Composer Richard Adler, co-creator of the classic musicals The Pajama Game and Damn Yankees, died last night at his home in Southampton, N.Y. He was 90 and among the last of Broadway’s Golden Age writers. When I created The Dramatist magazine for the Dramatists Guild, I set out to interview as many of my theatrical heroes as I could. Adler was one of the first.
I arrived at his East Side duplex for what was supposed to be a 30-minute session. His apartment was not decorated with theater memorabilia, as I had expected, but with personal mementos (photos on the grand piano of him and Marilyn Monroe at the famed birthday party he produced for President Kennedy, an autographed picture of him and Jackie O at the dedication of the Kennedy Center) and a stunning collection of art, including a wall of Picasso pottery and a Gauguin fan that the Metropolitan Museum borrowed for a 2002 exhibit on the artist.
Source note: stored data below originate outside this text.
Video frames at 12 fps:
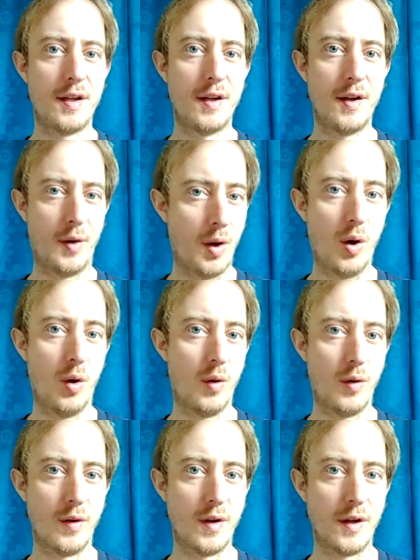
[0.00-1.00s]
no,
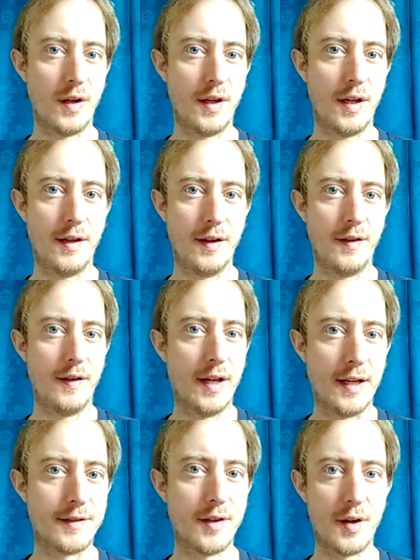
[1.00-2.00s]

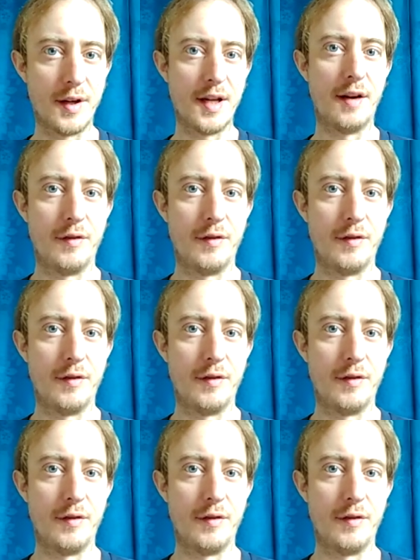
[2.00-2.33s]
it's not enough.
I left two hours later, only after I had run out of audiotape. Despite the half century between us, it was like the easy conversation between longtime friends. After the article appeared in print, I was pleasantly surprised to receive an inscribed copy of his autobiography, You Gotta Have Heart, and an invitation for another meal, this time just to chat. Every other month thereafter, we met for lunch and talked shop.
I will always be grateful for his friendship and for his advice as I began my journey as a lyricist in the BMI workshop.